The Indians expressed at last a strong desire to be permitted to remain permanently and peacefully located on Mexican soil, provided something could be done by the Mexican government to keep them from starving if they should agree to stop stealing. With this object some of the principal chiefs went to Chihuahua, the city, to see the governor, last May.

About the 15th or 20th of that month a formal treaty was made and signed by Col. [Page 391] Joaquin Terrazas and Señor Don Juan Zubrian, on the part of the governor, and by the Indian chiefs Arzate and Imais. A copy of this agreement or treaty was furnished to me by Governor Ochoa, with the information that it would have to be approved by the federal authorities at Mexico. By this treaty, a copy of which was duly sent by me to the Hon. Commissioner of Indian Affairs, several important points were secured, even more satisfactory and beneficial to us than if the Indians had consented to remove to our reservations; and these points are, that the Mexican government agree to designate the limits of a reservation in Chihuahua for those Indians, to furnish them with certain subsistence-stores and clothing at stated terms, to exercise a constant supervision and control over them, to establish a military force on the reservation, to require military service of them, and also, in case of any future depredations upon Texas, the guilty parties were to be arrested and delivered to the United States authorities for punishment, &c.

A copy of the said treaty I hand you herewith, together with a copy of Governor ‘Ochoa’s letter, and a copy of the reply of the President of Mexico.
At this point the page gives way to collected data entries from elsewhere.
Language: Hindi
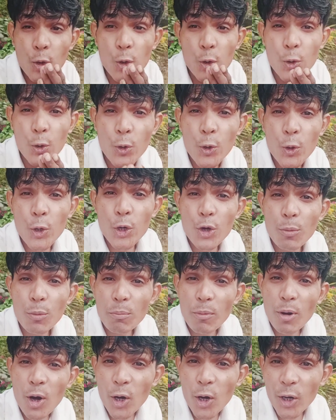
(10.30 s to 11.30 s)
गुड
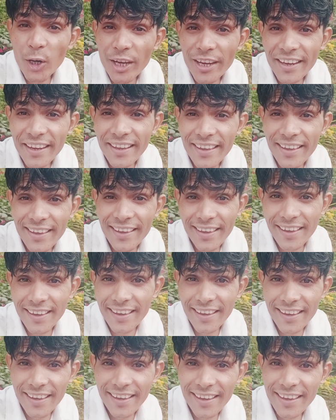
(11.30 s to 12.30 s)

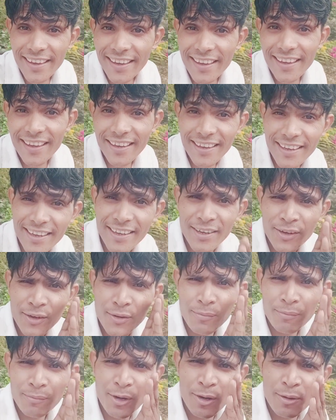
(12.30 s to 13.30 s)
मॉर्निंग
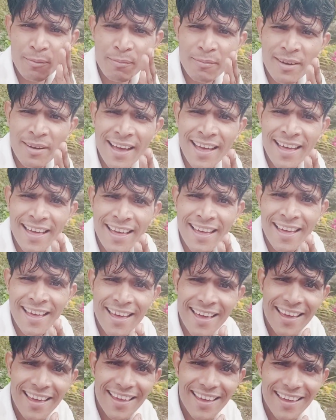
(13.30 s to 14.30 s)

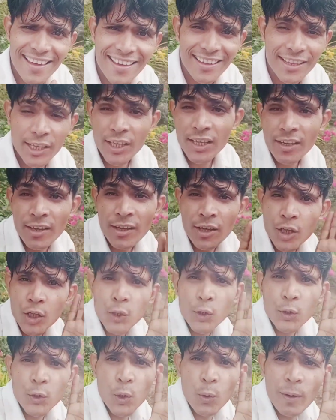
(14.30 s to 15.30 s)
मुंबई
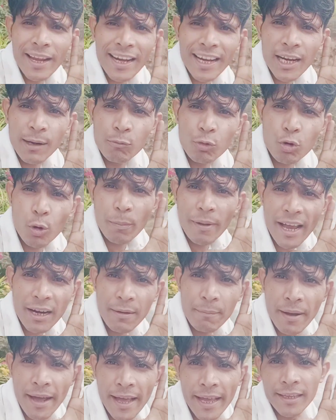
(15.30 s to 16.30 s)
तो वेलकम टू बैक
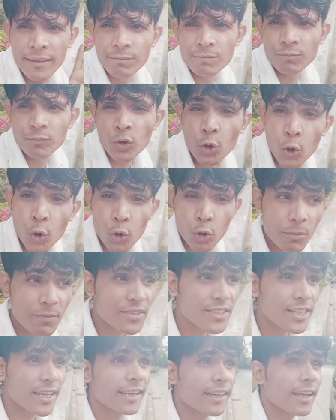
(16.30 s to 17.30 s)
माय यूट्यूब
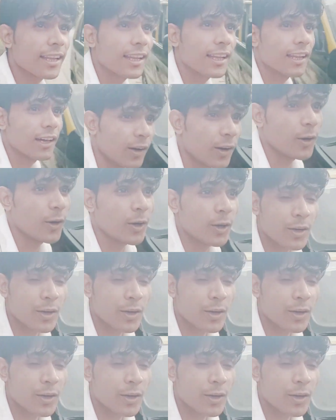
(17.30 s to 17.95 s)
चैनल और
By instructions from the Hon. Secretary of the Interior I returned to Chihuahua last month to ascertain if the arrangements contemplated by the treaty had been effected. Upon arrival there Governor Ochoa informed me that the President of Mexico had not approved the treaty, but had indicated a design to commence a new policy toward these Indians.

The governor said to me verbally, and officially in writing, that he felt sure the authorities at Mexico did not yet clearly understand the case and did not appreciate the importance of immediately ratifying the treaty made last May, and he therefore suggested and urgently requested me to come to this city for the purpose of putting the subject before you for such action as you might deem best and proper.
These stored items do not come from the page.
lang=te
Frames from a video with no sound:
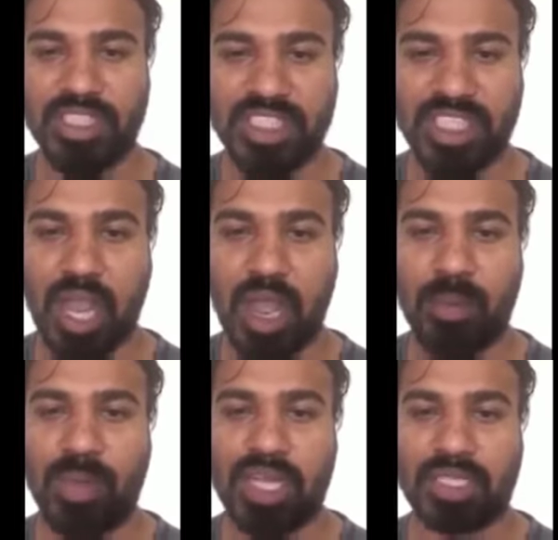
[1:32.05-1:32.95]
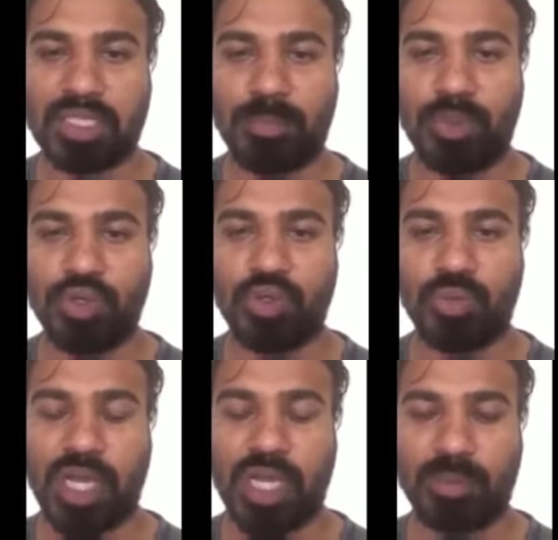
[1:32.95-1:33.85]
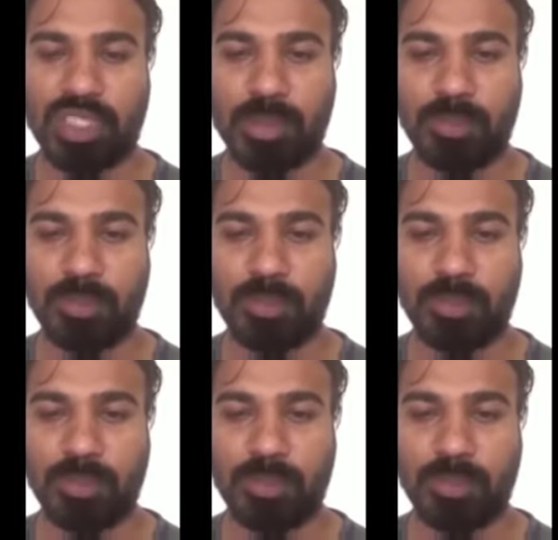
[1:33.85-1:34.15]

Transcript: నిజంగా మాట తప్పును మడమ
He also at the same time sent Señor Don Juan Zubrian to Mexico to communicate directly to the authorities all the reasons for a prompt approval of the treaty. Señor Zubrian is now in this city on that business.

Whatever may be the ultimate action of the Mexican government, the governor and people of Chihuahua, Don Juan Zubrian, and myself all concur in believing that if this treaty le not adopted and the Indians thereby gradually accustomed to a judicious control and constraint, instruction, &c., a costly war of extermination must be forthwith commenced, involving, of course, a great loss of life and property and expenditure of money far greater than would be required to take control of the Indians on a reservation for many years; they must be controlled and fed, or forthwith be killed.

If it should meet with your approval I would very respectfully beg that an early opportunity be taken to bring this matter to the notice of the Mexican government, and of requesting that the said treaty be carried out at once, inasmuch as it would seem to be the first and best step toward a permanent settlement of Mexican Indian troubles on the frontier of Texas.

I am, &c.,


Hon. J. W. Foster,
United States Minister Plenipotentiary to the Republic of Mexico.